Ich unterbreche Liam, in dem ich mich erhebe und ihn mit Feuer glühenden Augen anschaue. In mir tobt das Feuer selbst, während ich meinen Bruder am liebsten eine reinhauen würde.

„Ich brauche von dir keinen Vortrag über meine Schwester.", zische ich unter zusammengebissenen Zähnen und mit Nerven die zum zerreißen gespannt sind.

Bevor ich gehe lege ich einige Scheine auf den Tisch und stampfe dann, ohne Liam einen weiteren Blick zu würdigen, aus dem Restaurant.
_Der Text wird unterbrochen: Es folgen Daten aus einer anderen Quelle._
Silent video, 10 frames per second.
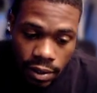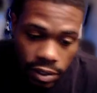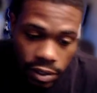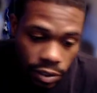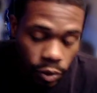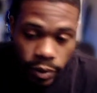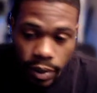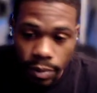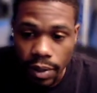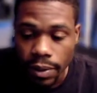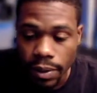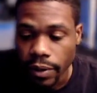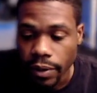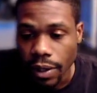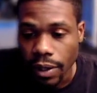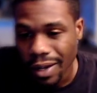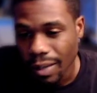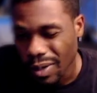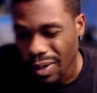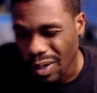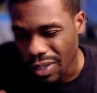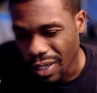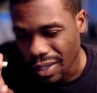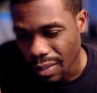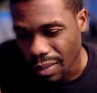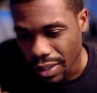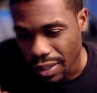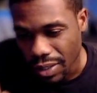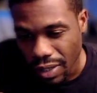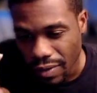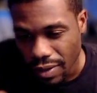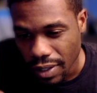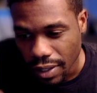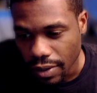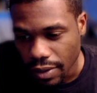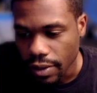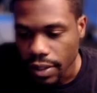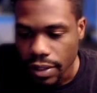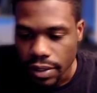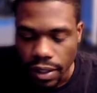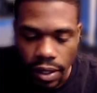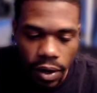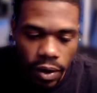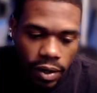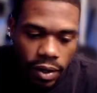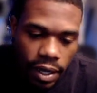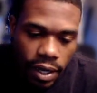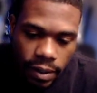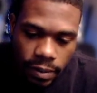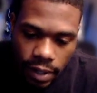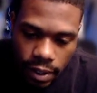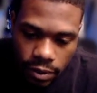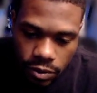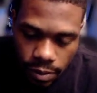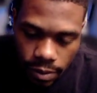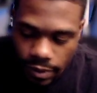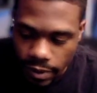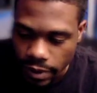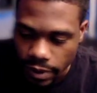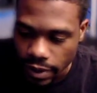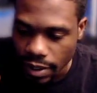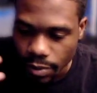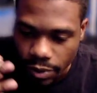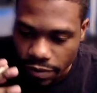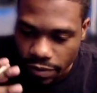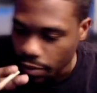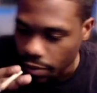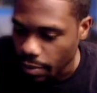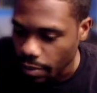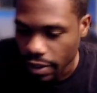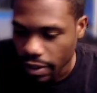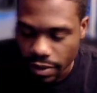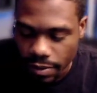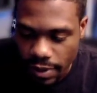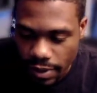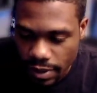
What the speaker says: It's your boy Ray, Big Play Ray. Y'all let me know what y'all think about this trifling ad girl. He said, call the goddamn Donald Trump on her ass. That boy a fool. I'm out of here, man.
Ich leugne nicht, dass Liam recht hat mit dem was er sagt. Jedoch bekam ich diesen Vortrag um die zisch Male zu hören und nichts von dem konnte meinen Ziel ändern. Bis jetzt.

Aufgebracht fahre ich nach Hause und dränge dabei alle möglichen Gedanken, sowie auch Gefühle, die mich von meinem Geschehen nun abhalten könnten bei Seite. Ich weiß, dass Adeline mich schwach macht. Diese Erkenntnis überkam mich schon vor einigen Wochen, doch sie ist nicht in der Lage dazu mich zu beeinflussen und über mich zu bestimmen. Über etwas, was ich mir seit Jahren vorgenommen habe. Etwas, was mir endlich das Gefühl von Zufriedenheit beschaffen wird.
Und das werde ich Liam beweisen.

Ohne das Auto abzuschließen steuere ich auf das Haus zu und ignoriere die Blicke der Männer, die davor stehen.